• [PROBLEM REQUIREMENTS]:
Go through the lines of the material and count the ones with the word "frames". Give that count alone.

[[ MATERIAL SUPPLIED, beginning ]]

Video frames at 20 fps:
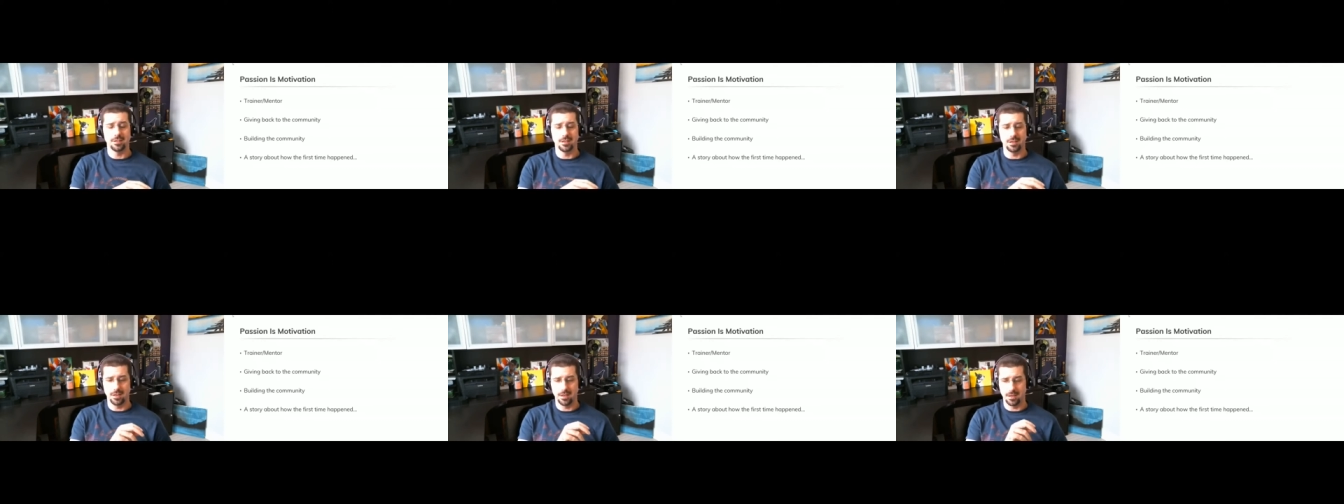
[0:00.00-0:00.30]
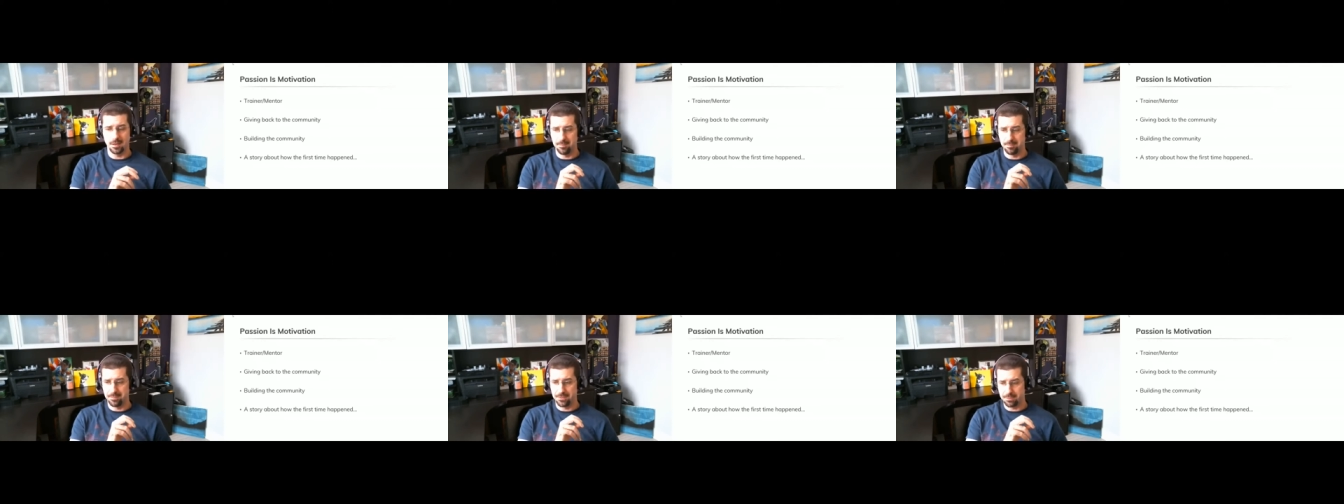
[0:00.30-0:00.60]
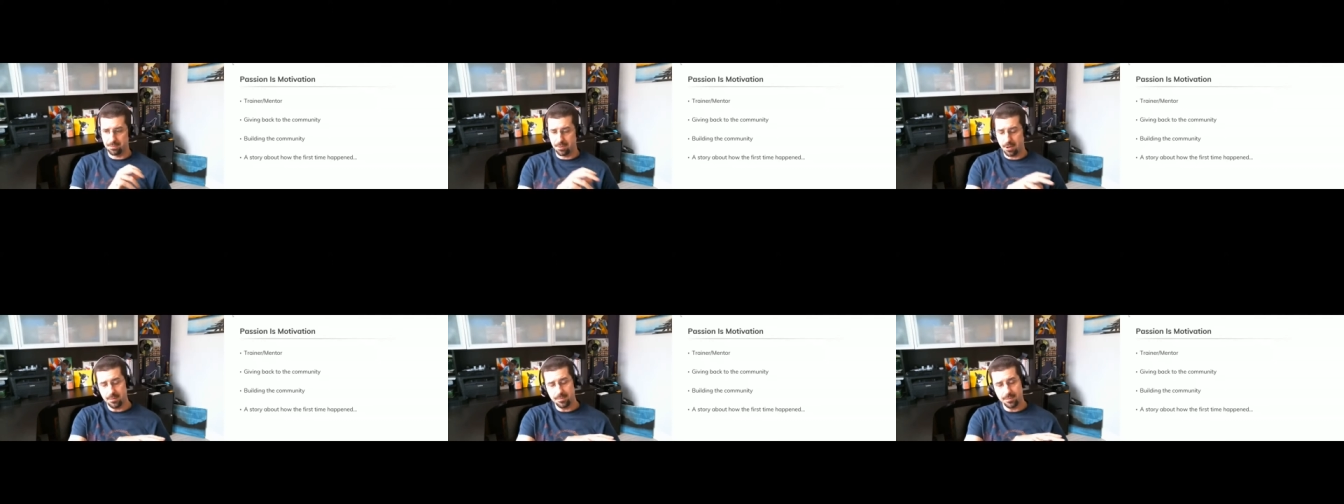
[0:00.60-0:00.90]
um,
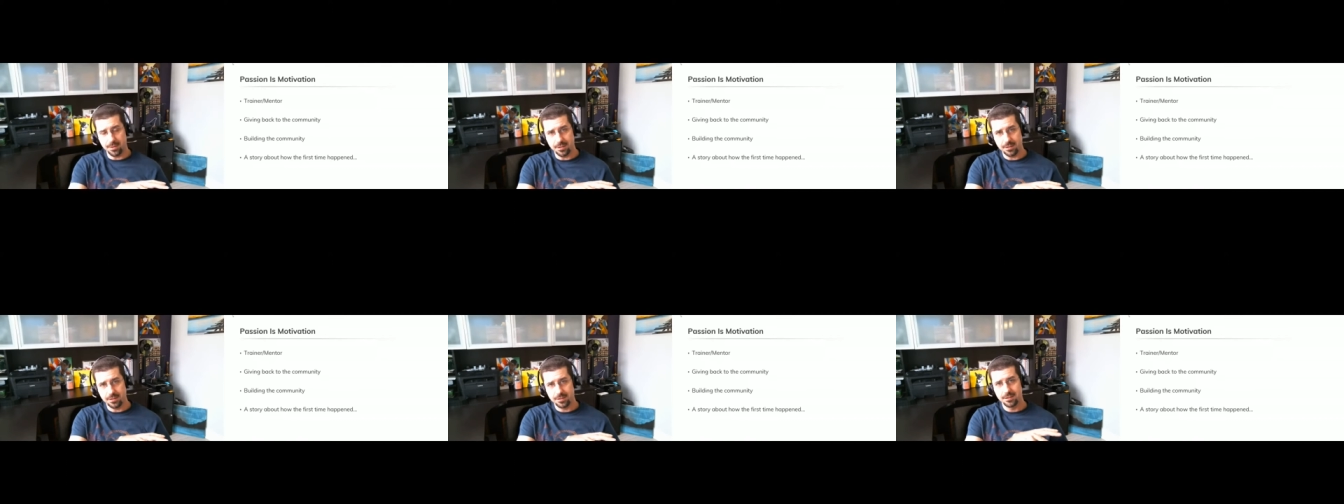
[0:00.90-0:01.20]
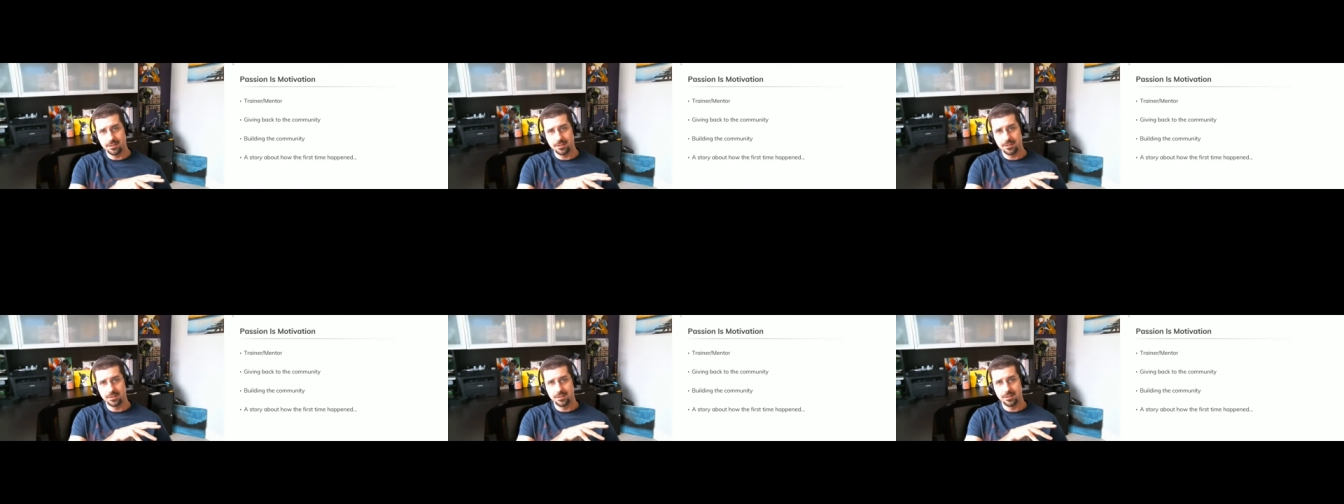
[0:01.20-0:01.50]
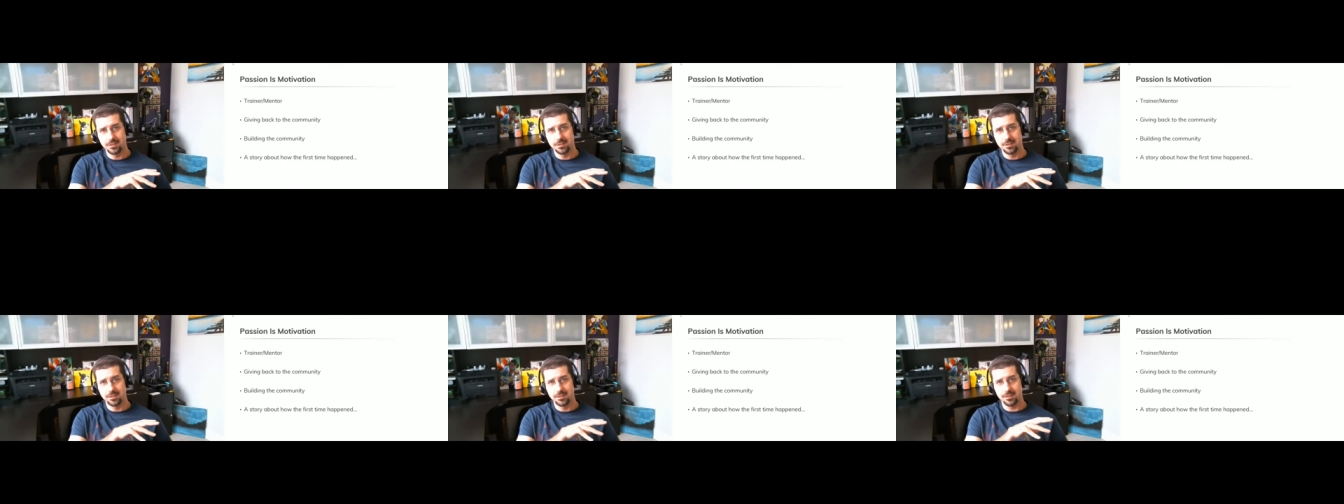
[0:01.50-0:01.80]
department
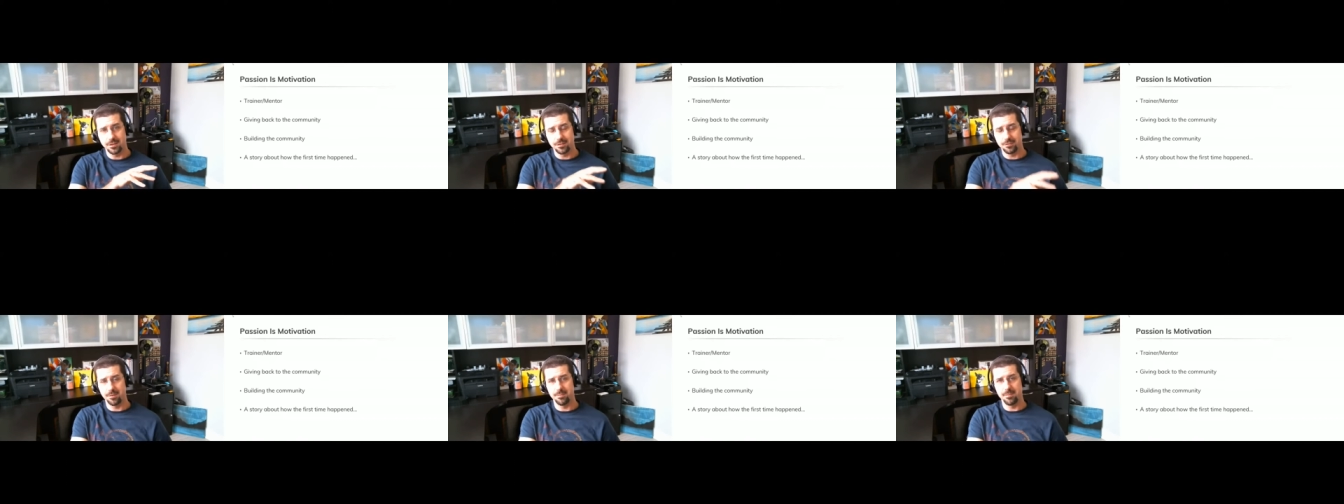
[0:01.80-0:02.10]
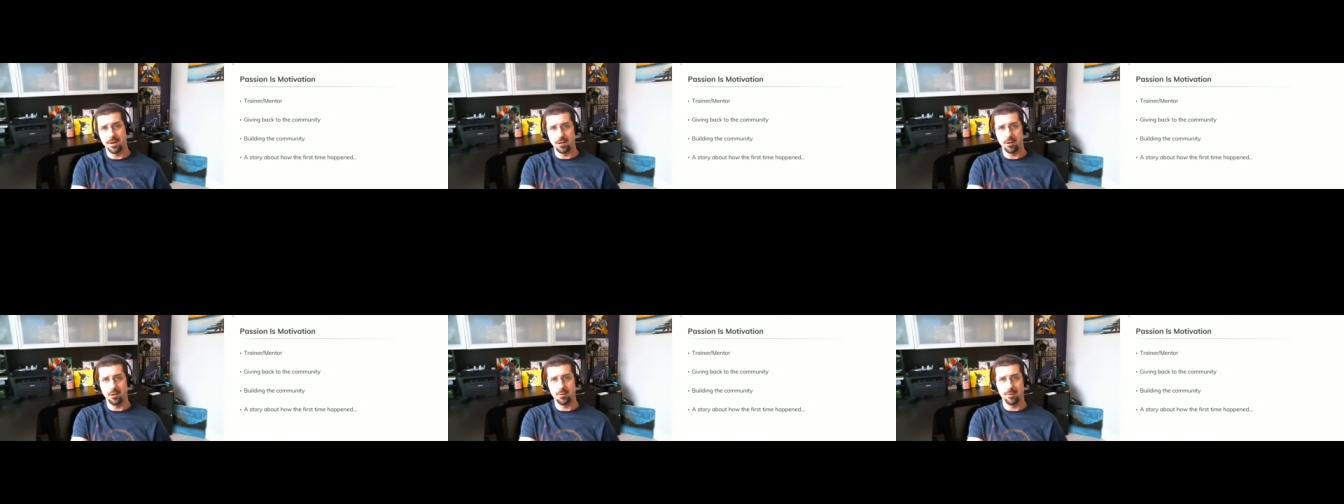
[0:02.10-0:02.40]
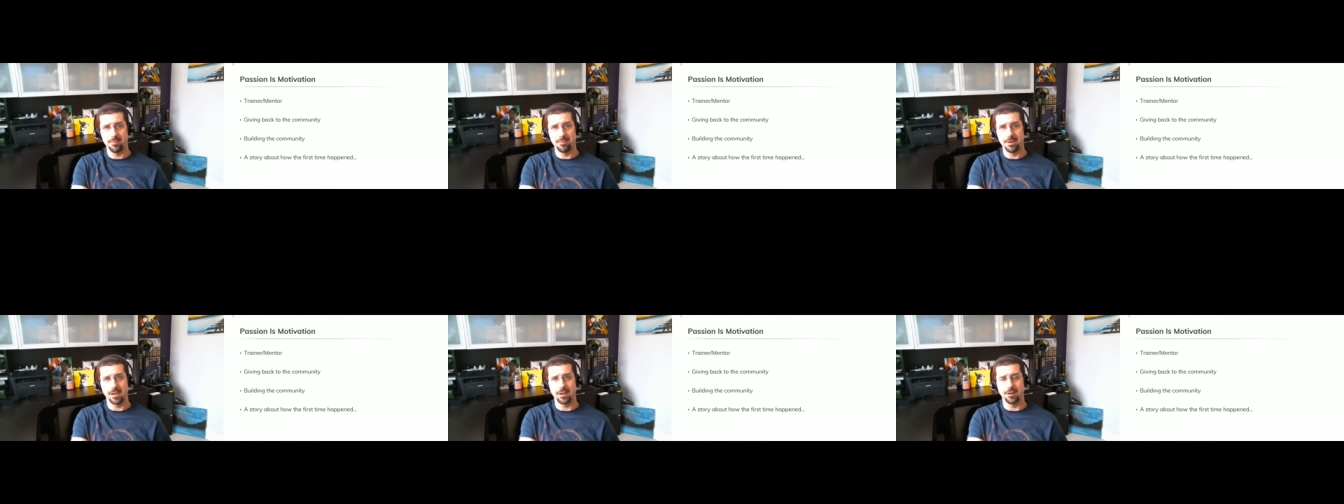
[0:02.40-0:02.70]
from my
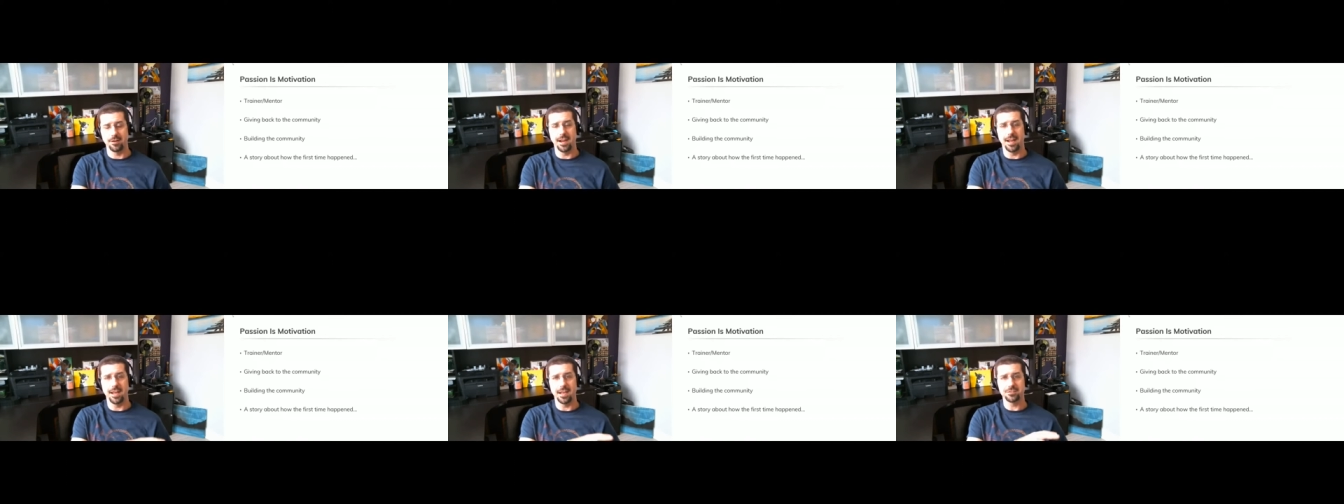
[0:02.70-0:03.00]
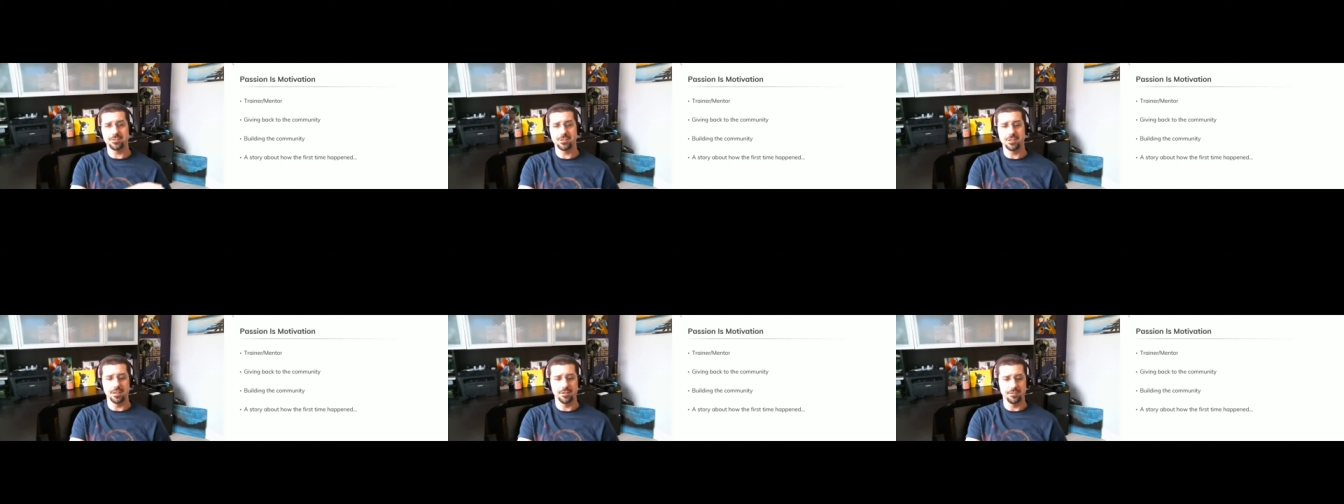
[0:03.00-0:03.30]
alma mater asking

[[ MATERIAL SUPPLIED, end ]]
[[ MATERIAL SUPPLIED, beginning ]]

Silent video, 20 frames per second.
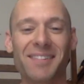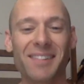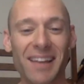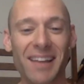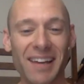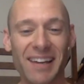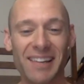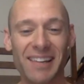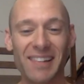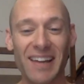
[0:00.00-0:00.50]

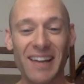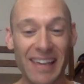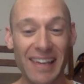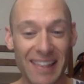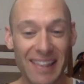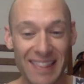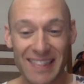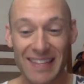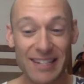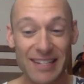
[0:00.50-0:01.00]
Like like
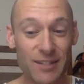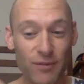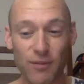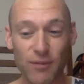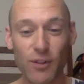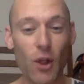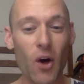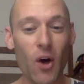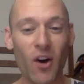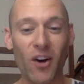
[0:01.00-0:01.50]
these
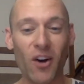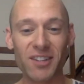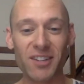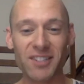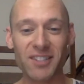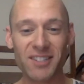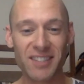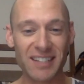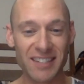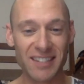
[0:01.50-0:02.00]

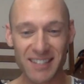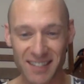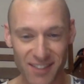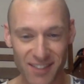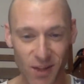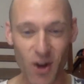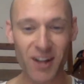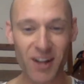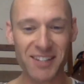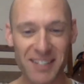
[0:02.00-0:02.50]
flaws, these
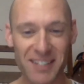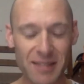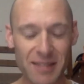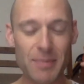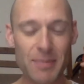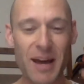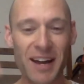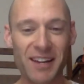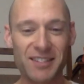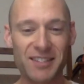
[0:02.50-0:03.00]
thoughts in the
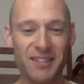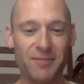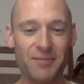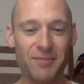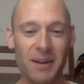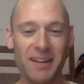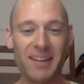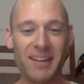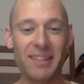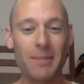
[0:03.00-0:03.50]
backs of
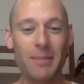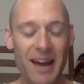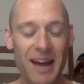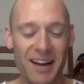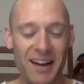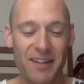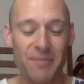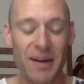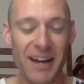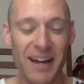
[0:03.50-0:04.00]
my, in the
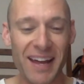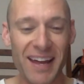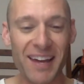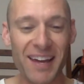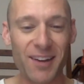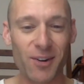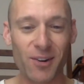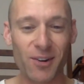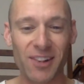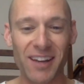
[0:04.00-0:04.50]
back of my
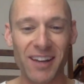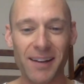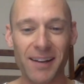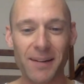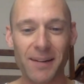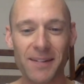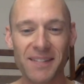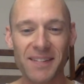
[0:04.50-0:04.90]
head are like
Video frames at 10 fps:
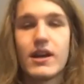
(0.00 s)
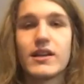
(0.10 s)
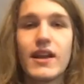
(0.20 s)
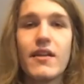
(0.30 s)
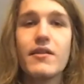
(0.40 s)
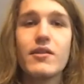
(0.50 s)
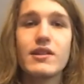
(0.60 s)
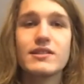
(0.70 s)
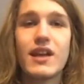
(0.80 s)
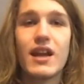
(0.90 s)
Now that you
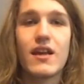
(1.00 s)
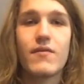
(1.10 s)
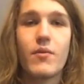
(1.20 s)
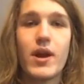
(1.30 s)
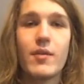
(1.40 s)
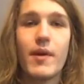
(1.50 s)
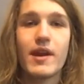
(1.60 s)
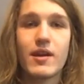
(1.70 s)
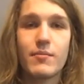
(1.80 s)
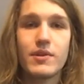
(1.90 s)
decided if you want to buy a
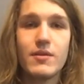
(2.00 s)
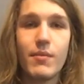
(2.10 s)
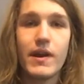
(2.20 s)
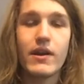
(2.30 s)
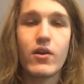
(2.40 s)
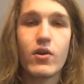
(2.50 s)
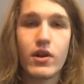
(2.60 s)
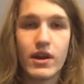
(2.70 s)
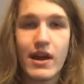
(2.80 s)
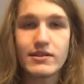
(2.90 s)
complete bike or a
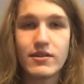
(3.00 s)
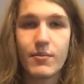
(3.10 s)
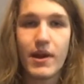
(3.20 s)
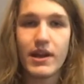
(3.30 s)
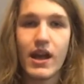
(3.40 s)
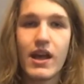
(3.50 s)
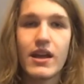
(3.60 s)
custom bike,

[[ MATERIAL SUPPLIED, end ]]
[[ MATERIAL SUPPLIED, beginning ]]

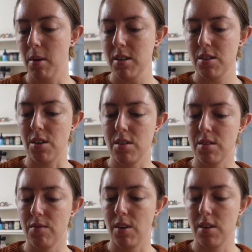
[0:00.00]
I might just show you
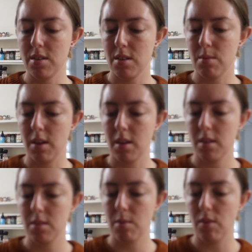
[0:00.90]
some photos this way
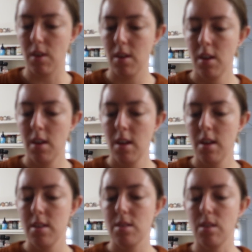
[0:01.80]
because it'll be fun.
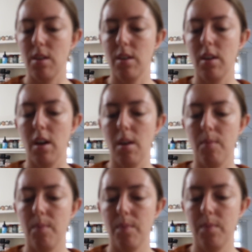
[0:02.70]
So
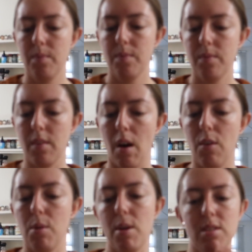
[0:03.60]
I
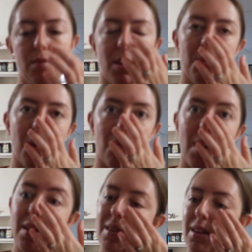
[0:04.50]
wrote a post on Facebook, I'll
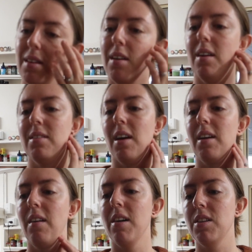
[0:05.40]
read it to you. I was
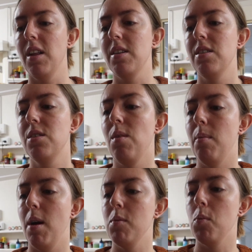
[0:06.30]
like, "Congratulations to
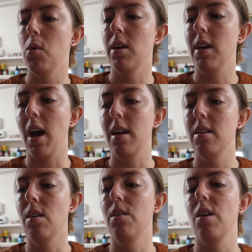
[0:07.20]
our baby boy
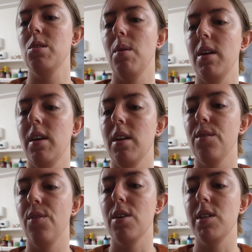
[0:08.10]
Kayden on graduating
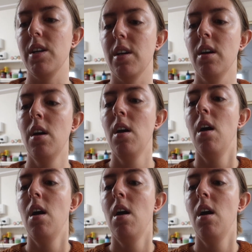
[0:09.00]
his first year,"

[[ MATERIAL SUPPLIED, end ]]

• [PROBLEM SOLUTION]:
3